» Required work: Within the records below, filter for lines carrying the word "video" and copy them.

--- START ---

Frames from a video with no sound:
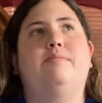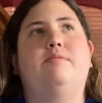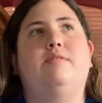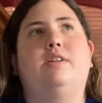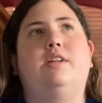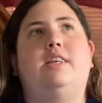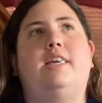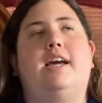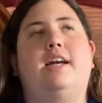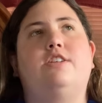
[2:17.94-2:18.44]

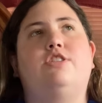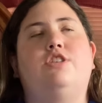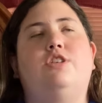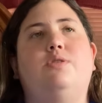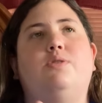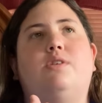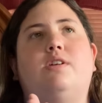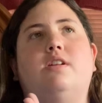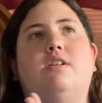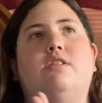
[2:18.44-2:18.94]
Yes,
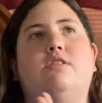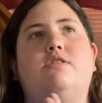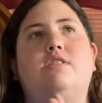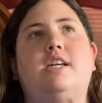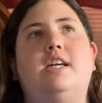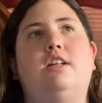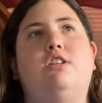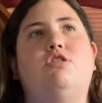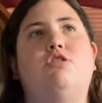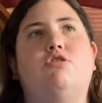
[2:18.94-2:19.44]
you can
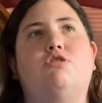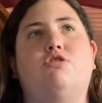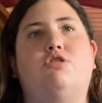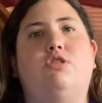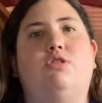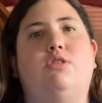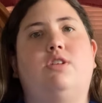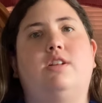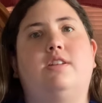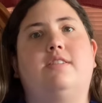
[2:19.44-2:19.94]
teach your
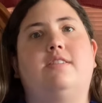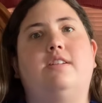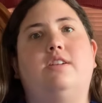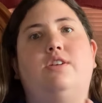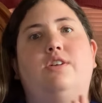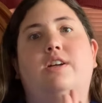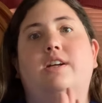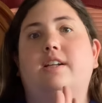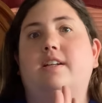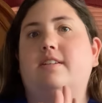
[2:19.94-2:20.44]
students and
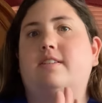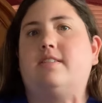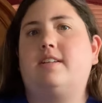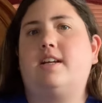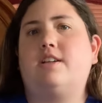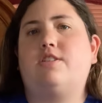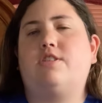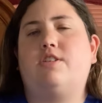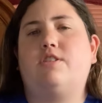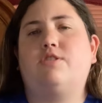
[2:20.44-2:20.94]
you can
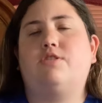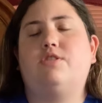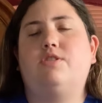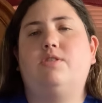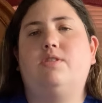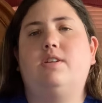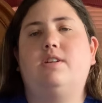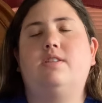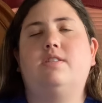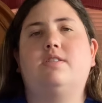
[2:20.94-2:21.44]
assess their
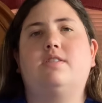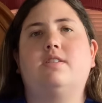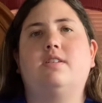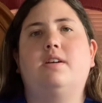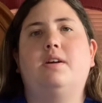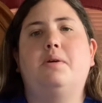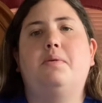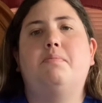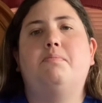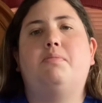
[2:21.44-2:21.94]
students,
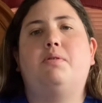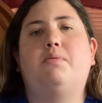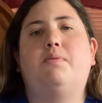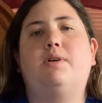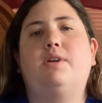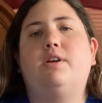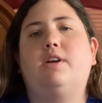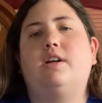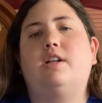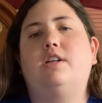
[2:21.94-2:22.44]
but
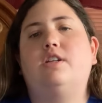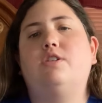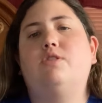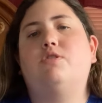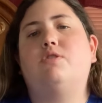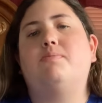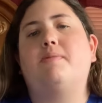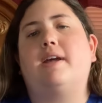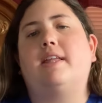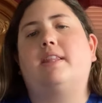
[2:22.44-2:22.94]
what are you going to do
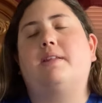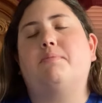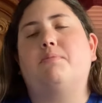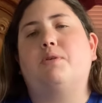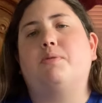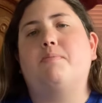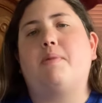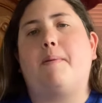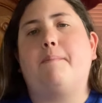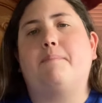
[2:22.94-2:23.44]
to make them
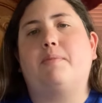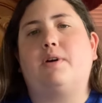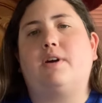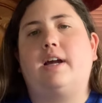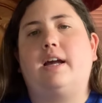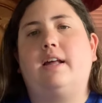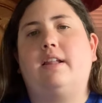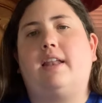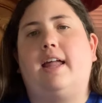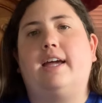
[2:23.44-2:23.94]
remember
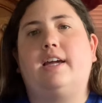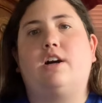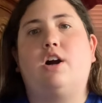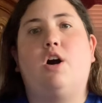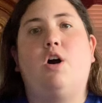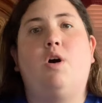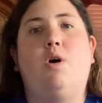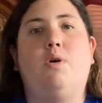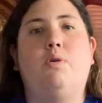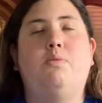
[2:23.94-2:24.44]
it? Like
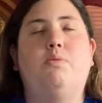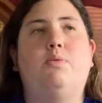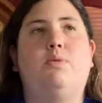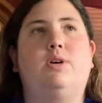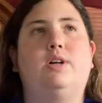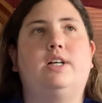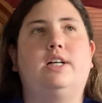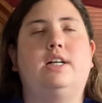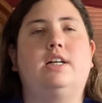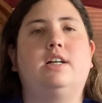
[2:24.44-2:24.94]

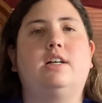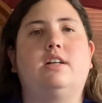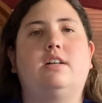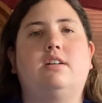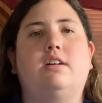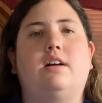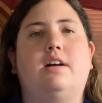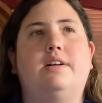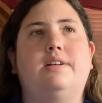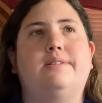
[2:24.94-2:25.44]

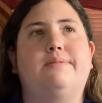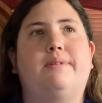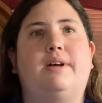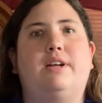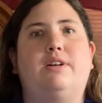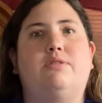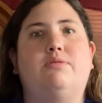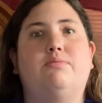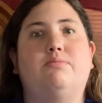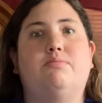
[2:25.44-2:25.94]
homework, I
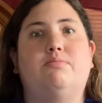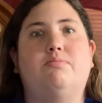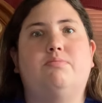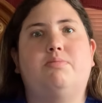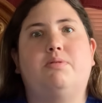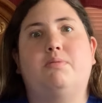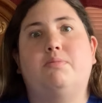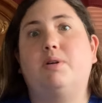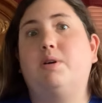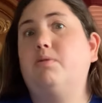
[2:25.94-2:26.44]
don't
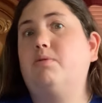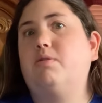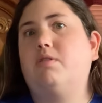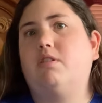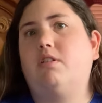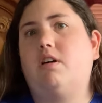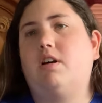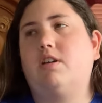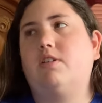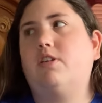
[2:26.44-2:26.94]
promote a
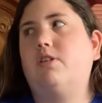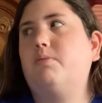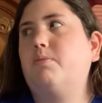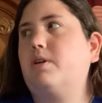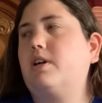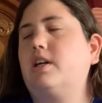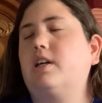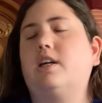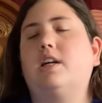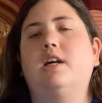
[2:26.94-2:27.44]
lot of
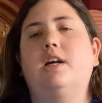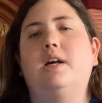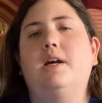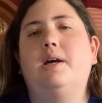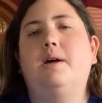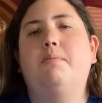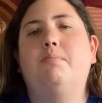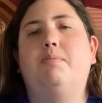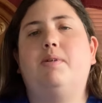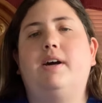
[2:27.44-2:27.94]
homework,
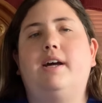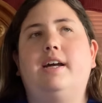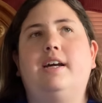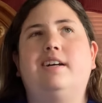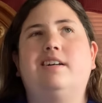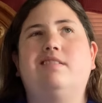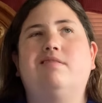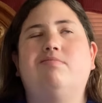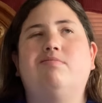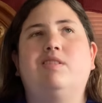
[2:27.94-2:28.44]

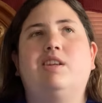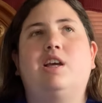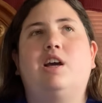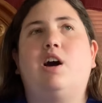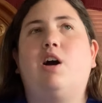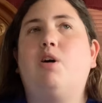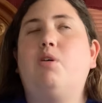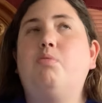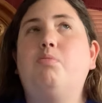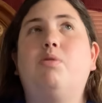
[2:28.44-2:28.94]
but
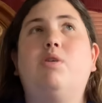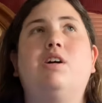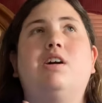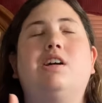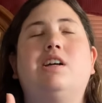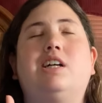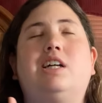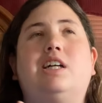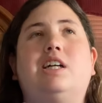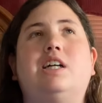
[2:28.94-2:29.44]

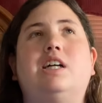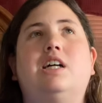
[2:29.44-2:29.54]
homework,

--- END ---
--- START ---

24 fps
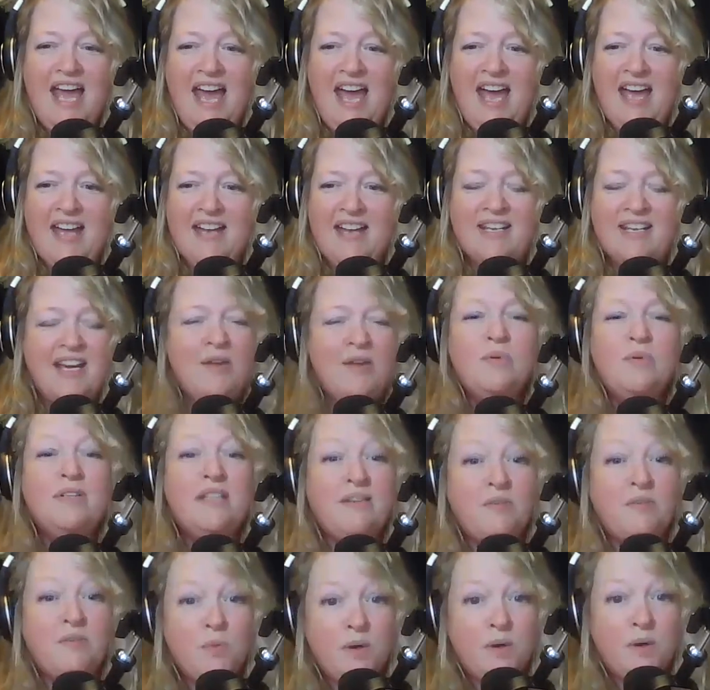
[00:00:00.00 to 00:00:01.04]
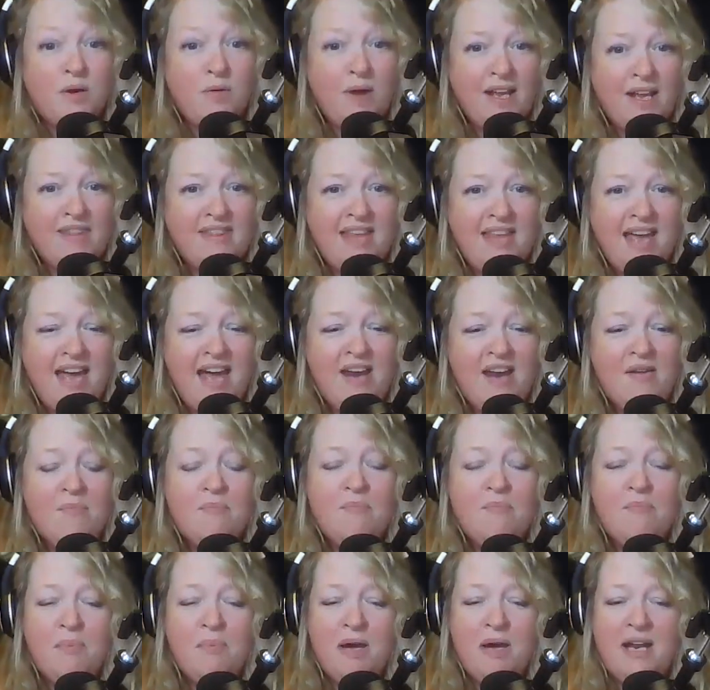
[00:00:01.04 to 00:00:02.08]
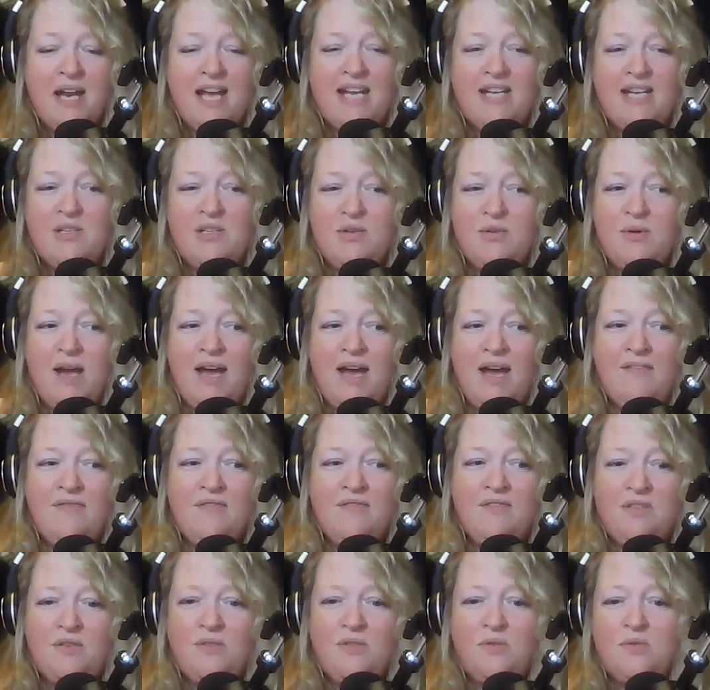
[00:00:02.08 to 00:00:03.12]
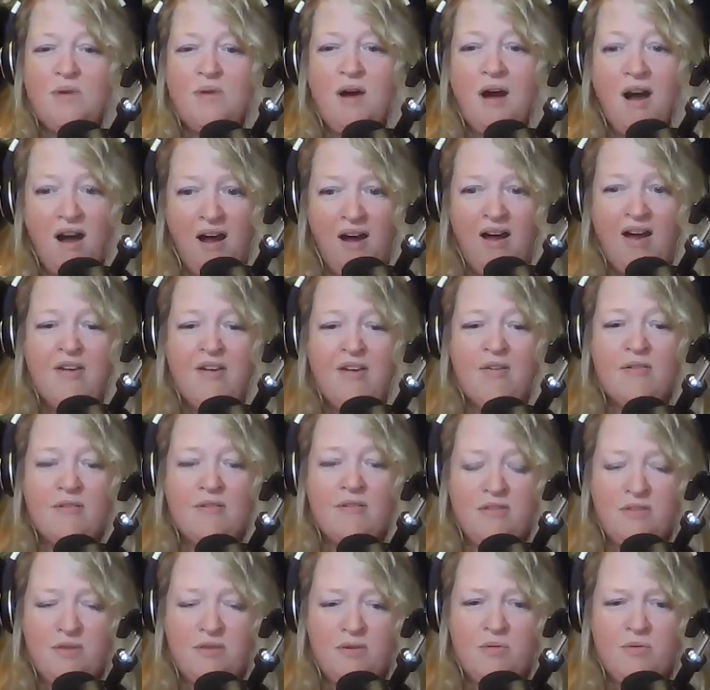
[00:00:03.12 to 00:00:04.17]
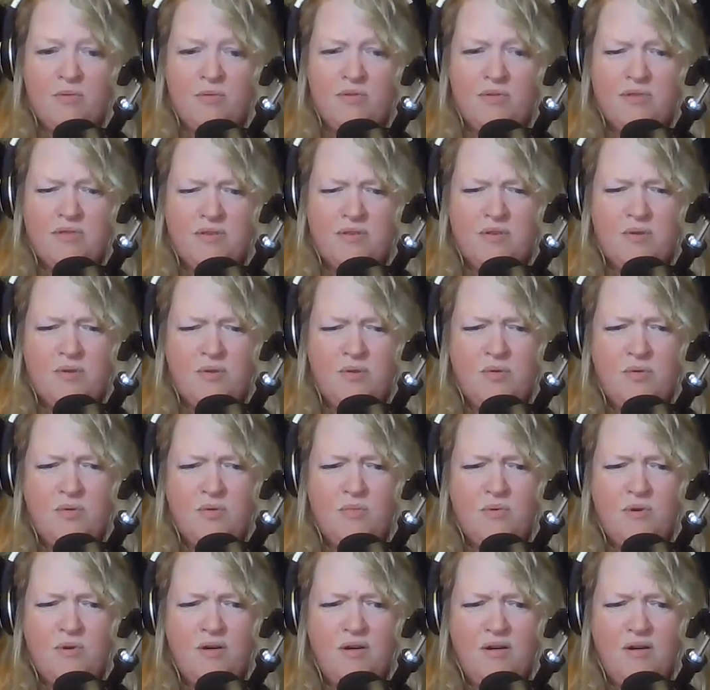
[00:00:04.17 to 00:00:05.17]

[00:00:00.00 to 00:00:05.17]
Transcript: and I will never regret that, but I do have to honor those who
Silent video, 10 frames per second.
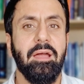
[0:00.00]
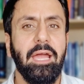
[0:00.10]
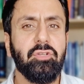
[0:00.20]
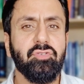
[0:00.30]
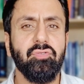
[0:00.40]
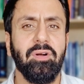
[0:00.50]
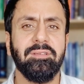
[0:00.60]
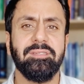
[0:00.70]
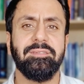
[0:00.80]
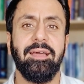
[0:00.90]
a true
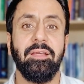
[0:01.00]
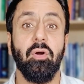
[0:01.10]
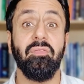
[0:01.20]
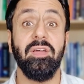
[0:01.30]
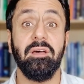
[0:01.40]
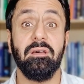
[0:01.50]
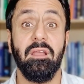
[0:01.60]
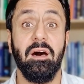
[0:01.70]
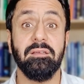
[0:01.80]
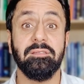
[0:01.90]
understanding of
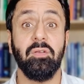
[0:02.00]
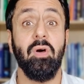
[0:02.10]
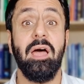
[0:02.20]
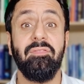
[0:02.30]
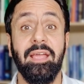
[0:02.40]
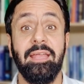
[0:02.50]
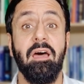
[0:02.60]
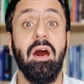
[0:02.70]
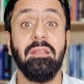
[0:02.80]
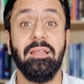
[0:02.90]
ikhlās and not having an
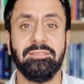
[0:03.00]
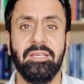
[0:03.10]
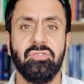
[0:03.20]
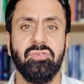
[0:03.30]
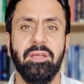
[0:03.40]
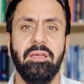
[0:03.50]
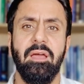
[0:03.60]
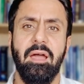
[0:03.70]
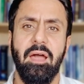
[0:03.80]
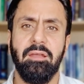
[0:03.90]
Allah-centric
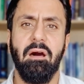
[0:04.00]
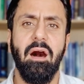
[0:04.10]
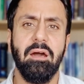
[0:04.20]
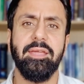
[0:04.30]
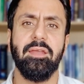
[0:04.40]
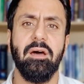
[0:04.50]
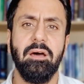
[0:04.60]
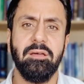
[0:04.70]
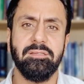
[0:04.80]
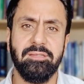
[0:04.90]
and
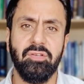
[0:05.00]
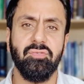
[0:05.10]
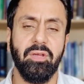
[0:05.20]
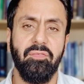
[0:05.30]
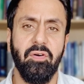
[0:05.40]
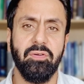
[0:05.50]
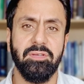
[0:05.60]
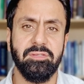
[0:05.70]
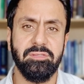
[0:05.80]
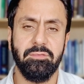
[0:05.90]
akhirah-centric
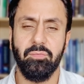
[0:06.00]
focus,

--- END ---

» Output for this task:
Frames from a video with no sound:
Silent video, 10 frames per second.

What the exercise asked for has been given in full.